Suplai dan komunikasi dengan pasukan induknya diputus sama sekali. Padahal waktu itu pasukan Sekutu dilengkapi persenjataan tank. Setelah bertempur selama 4 hari, pada 15 Desember 1945 pertempuran berakhir dan Indonesia berhasil merebut Ambarawa dan sekutu yang dipimpin Inggris dibuat mundur ke Semarang.
Kemenangan pertempuran ini kini diabadikan dengan didirikannya Monumen Palagan Ambarawa dan diperingatinya Hari Jadi TNI Angkatan Darat atau Hari Juang Kartika. Karena keberhasilannya ini Sudirman diangkat oleh Presiden Soekarno menjadi panglima dengan pangkat jenderal.
Sejarah Silat Tapak Suci
Di kota Banjarnegara Jawa Tengah, Kiai Haji Muhammad Syuhada, tahun 1872 memiliki seorang putera yang diberi nama Ibrahim. Sejak kecil Ibrahim menerima ilmu pencak dari ayahnya. Ibrahim tumbuh menjadi pendekar yang menguasai pencak ragawi dan batin.
Ibrahim sekaligus ulama yang menguasai banyak ilmu, kemudian berganti nama menjadi Kiai Haji Busyro Syuhada. Awalnya, Kiai Haji Busyro Syuhada memiliki 3 murid unggulan.

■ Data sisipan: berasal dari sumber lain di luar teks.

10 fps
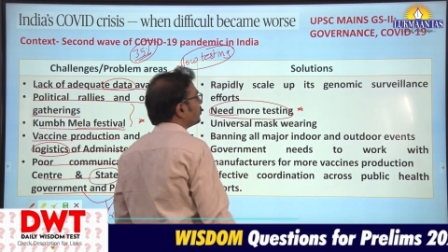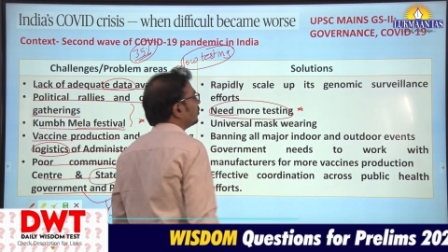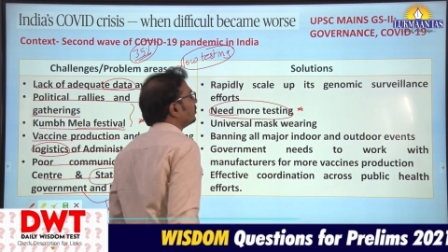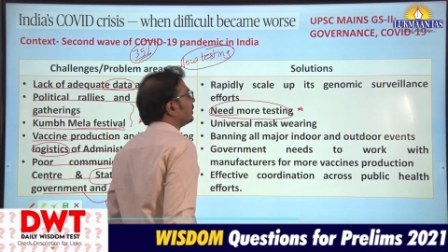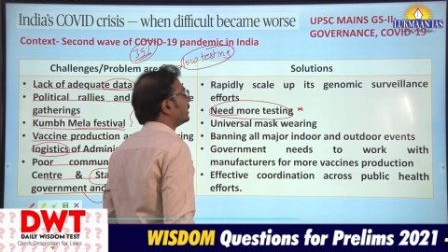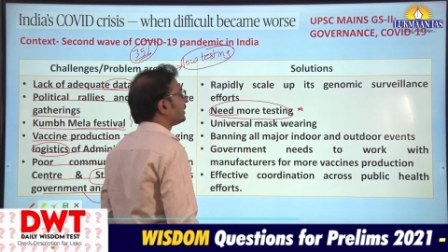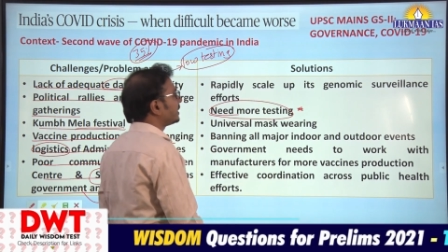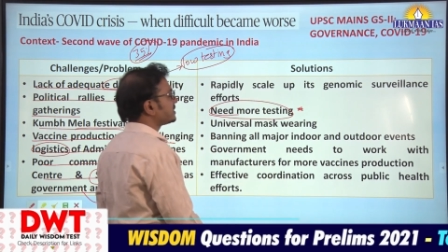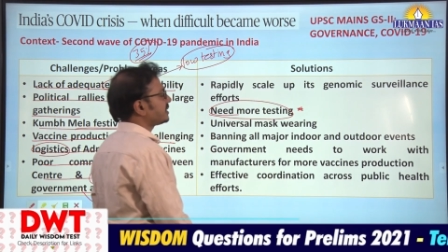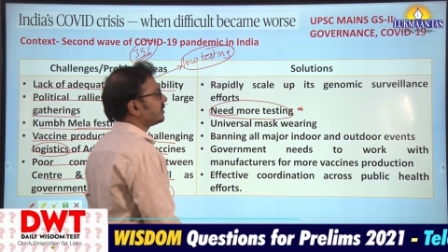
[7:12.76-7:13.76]
So, the
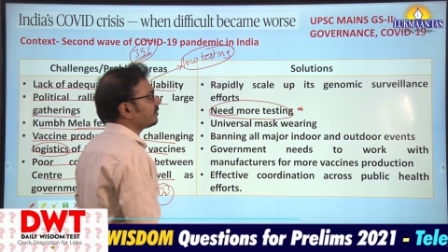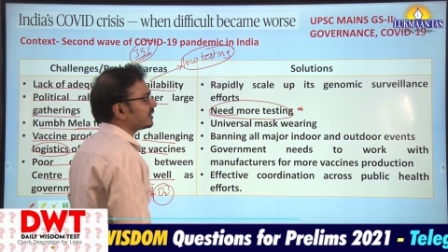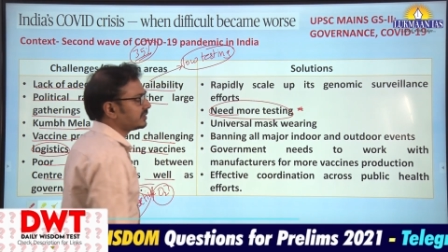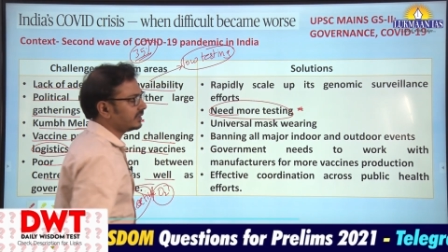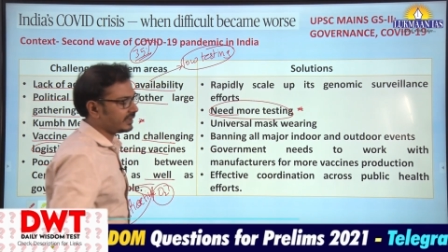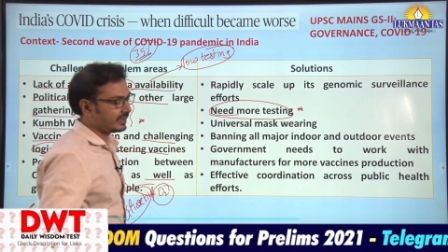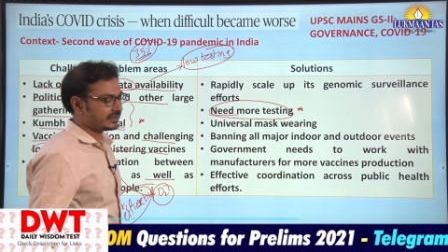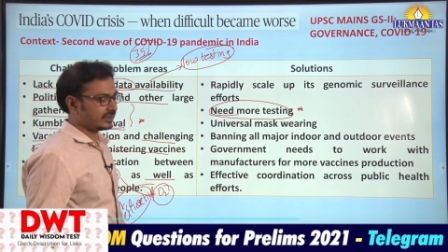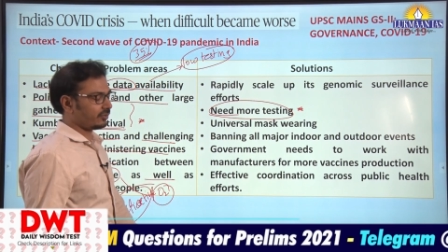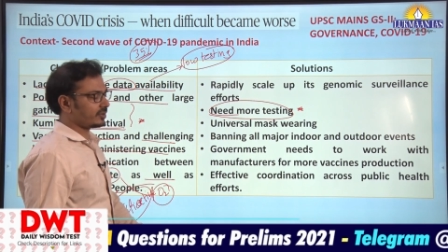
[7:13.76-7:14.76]
testing facilities,
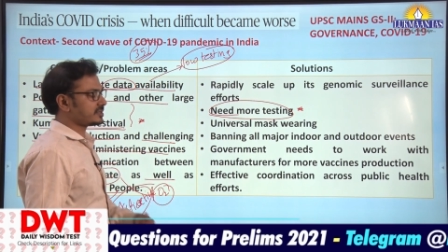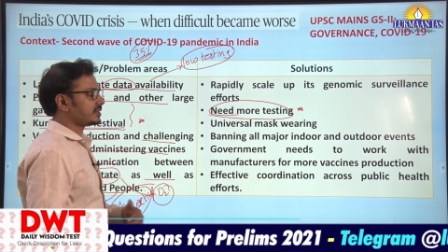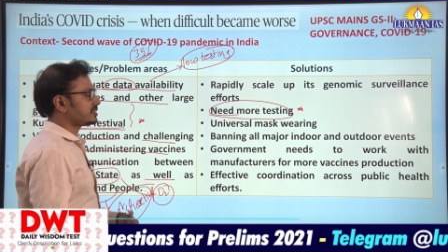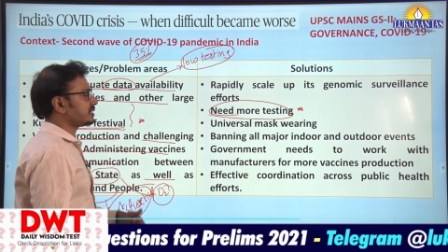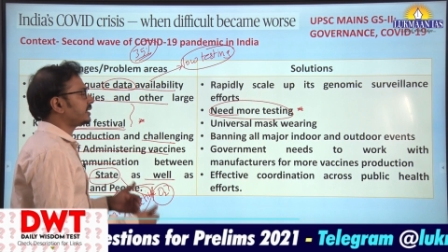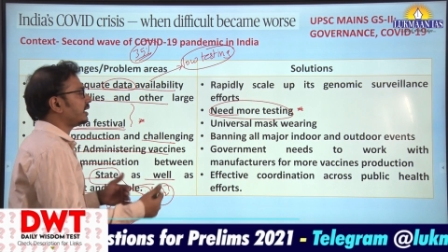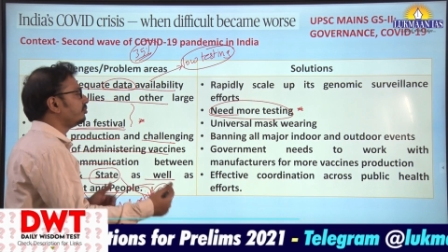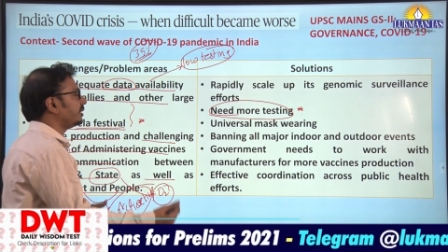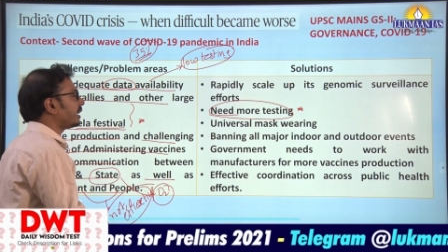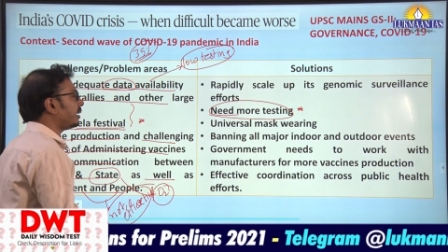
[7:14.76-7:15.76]
infrastructure can
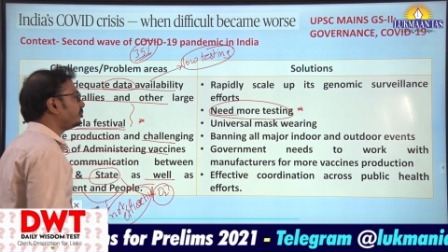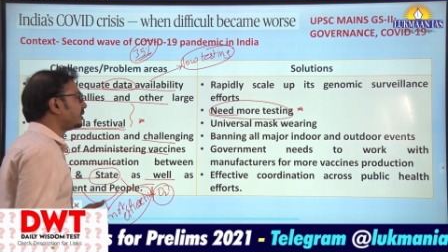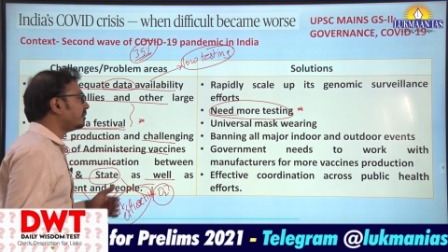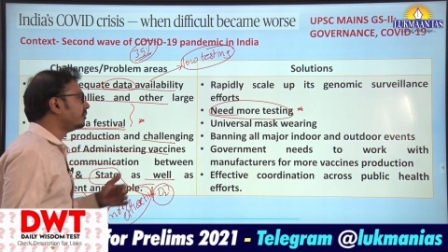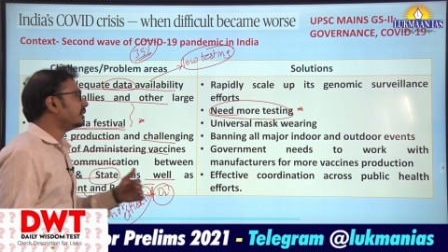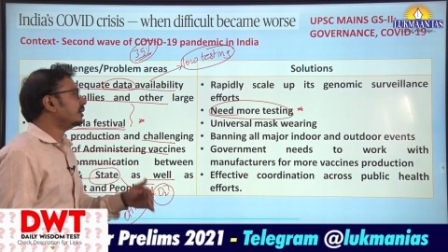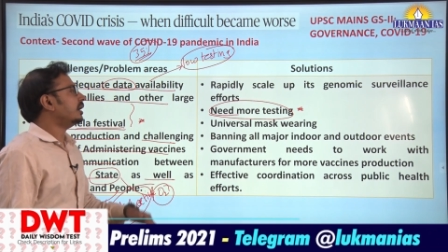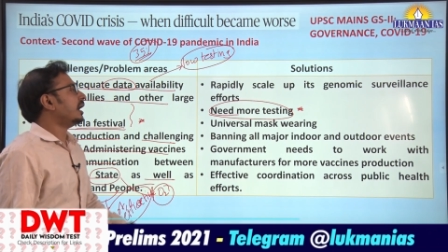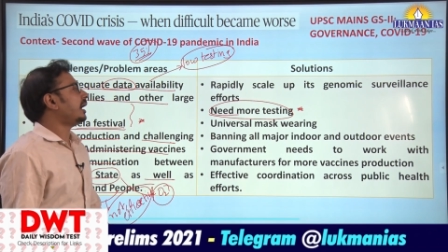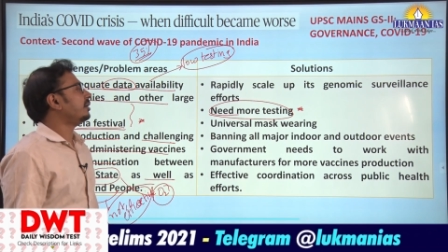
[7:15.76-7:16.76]
be ramped up,
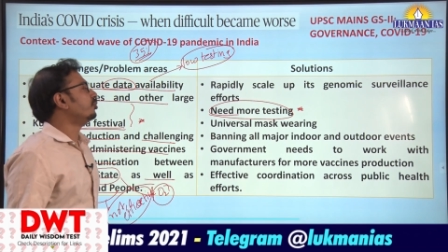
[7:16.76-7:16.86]
and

Ketiga muridnya adalah (1) Achyat (adik besan) yang kemudian dikenal dengan Kiai Haji Burhan, (2) Muhammad Yasin (adik kandung Kiai Haji Busyro Syuhada nomor 9) atau dikenal dengan nama Kiai Haji Abu Amar Syuhada, dan (3) Soedirman.
Soedirman yang di kemudian hari mencapai pangkat jenderal dan sebagai pendiri Tentara Nasional Indonesia, bahkan bergelar Panglima Besar Soedirman. Pada tahun 1921 di Yogyakarta, Kiai Haji Busyro Syuhada bertemu dengan kakak beradik Ahmad Dimyati dan Muhammad Wahib.
Dalam kesempatan itu mereka adu ilmu pencak antara M. Wahib dan M. Burhan. Kemudian A. Dirnyati dan M. Wahib dengan pengakuan yang tulus mengangkat K.H. Busyro Syuhada sebagai guru dan mewarisi ilmu pencak dari Kiai Haji Busyro Syuhada yang kemudian menetap di Kauman.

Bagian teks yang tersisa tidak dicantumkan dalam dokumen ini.